The primary role of the vessels would be to conduct coastal and deep-water hydro-graphic survey of ports, navigational channels, Exclusive Economic Zones and collection of oceanographic data for defence. Their secondary role would be to perform search & rescue, ocean research and function as hospital ships for casualties.

== Construction and service ==
The keel of the ship was laid on 1 December 2020 and launched on 26 May 2022.

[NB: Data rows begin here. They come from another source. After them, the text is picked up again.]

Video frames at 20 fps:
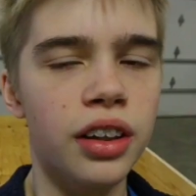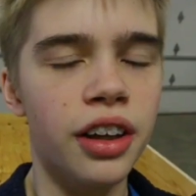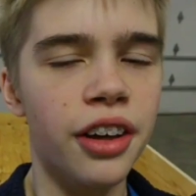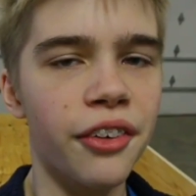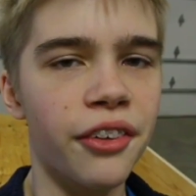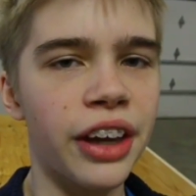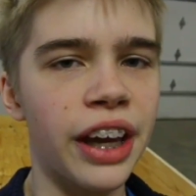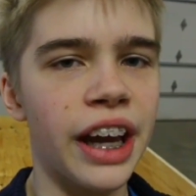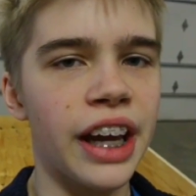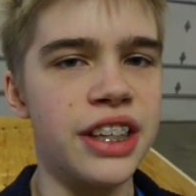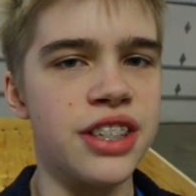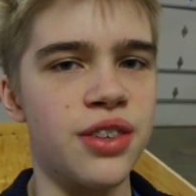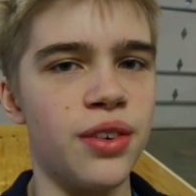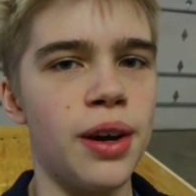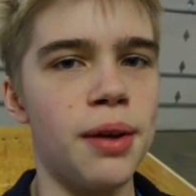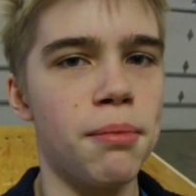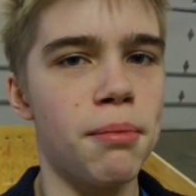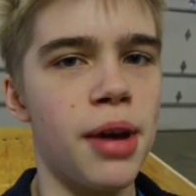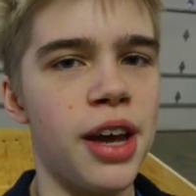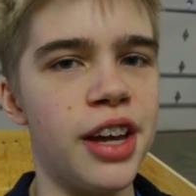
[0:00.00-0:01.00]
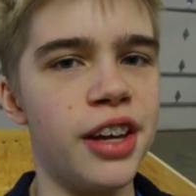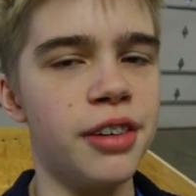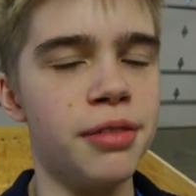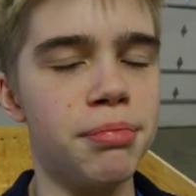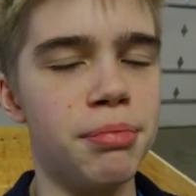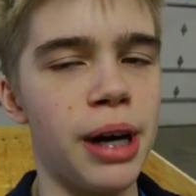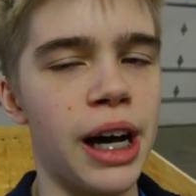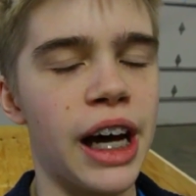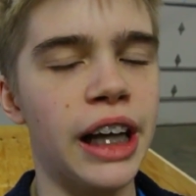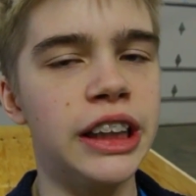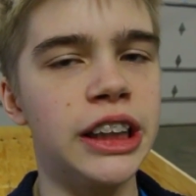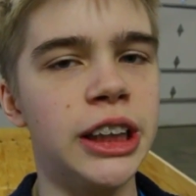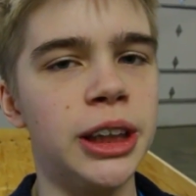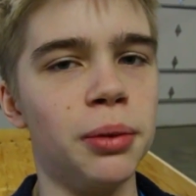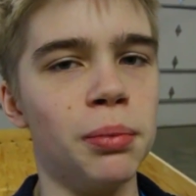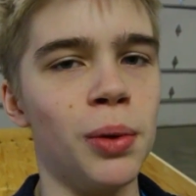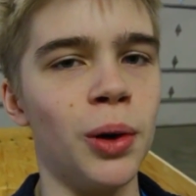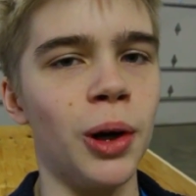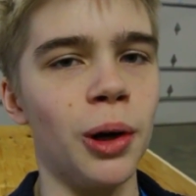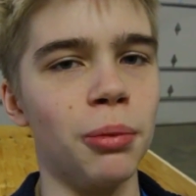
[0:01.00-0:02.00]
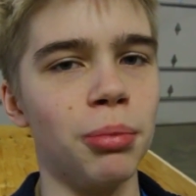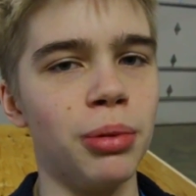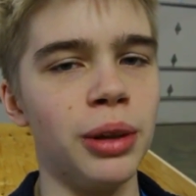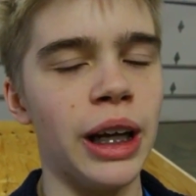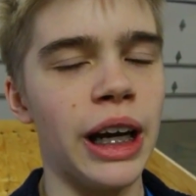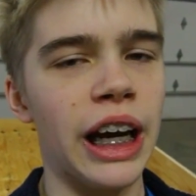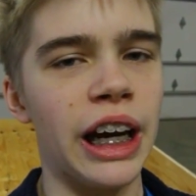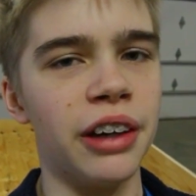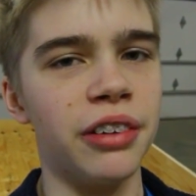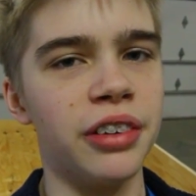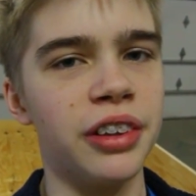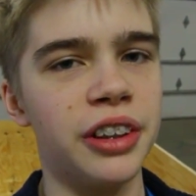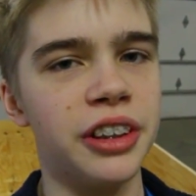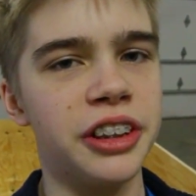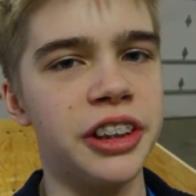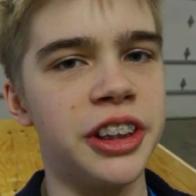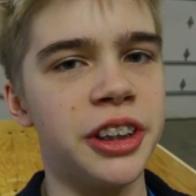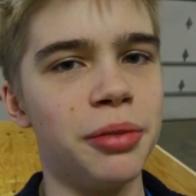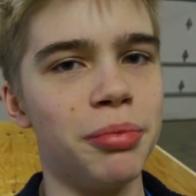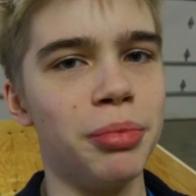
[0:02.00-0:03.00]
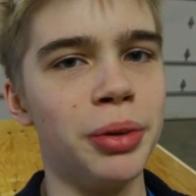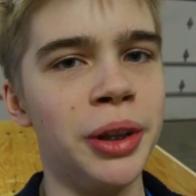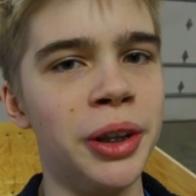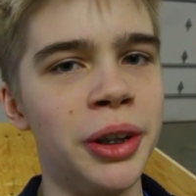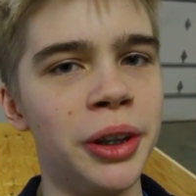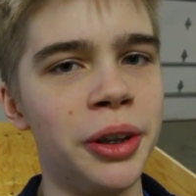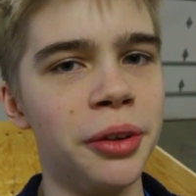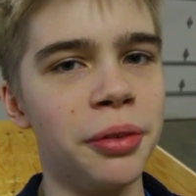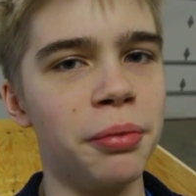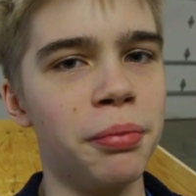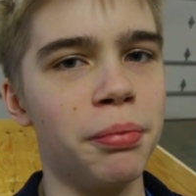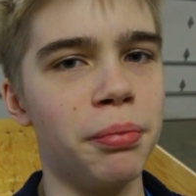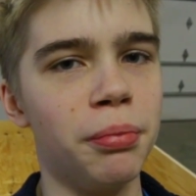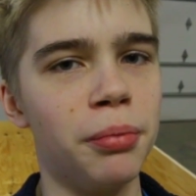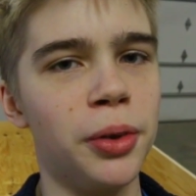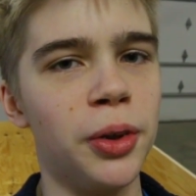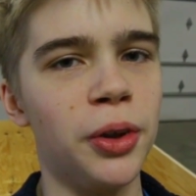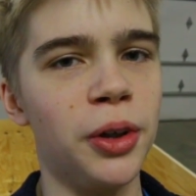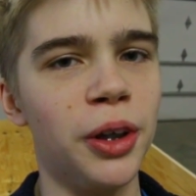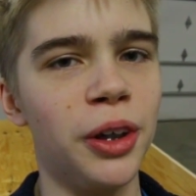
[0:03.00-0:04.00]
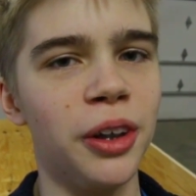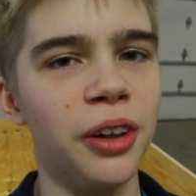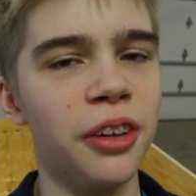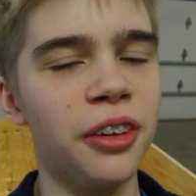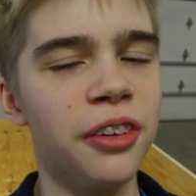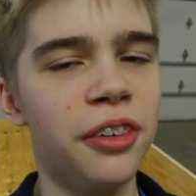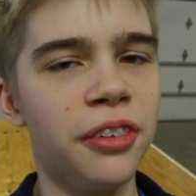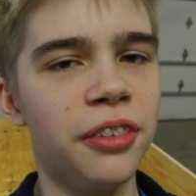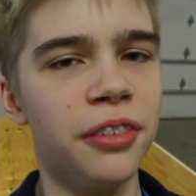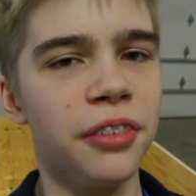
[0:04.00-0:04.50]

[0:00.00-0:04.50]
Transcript: Okay, so I may have bought some more plywood to build more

The ship was delivered to the Indian Navy on 8 October 2024. It was commissioned on 18 December 2024. She participated at the International Fleet Review 2026 held at Visakapatanam. She visited Colombo port in Sri Lanka for an Operational Turnaround and a training visit in April 2026. She will take part in the 4th India-Sri Lanka joint diving exercise (DIVEX 2026), a bilateral diving exercise scheduled from April 21-27.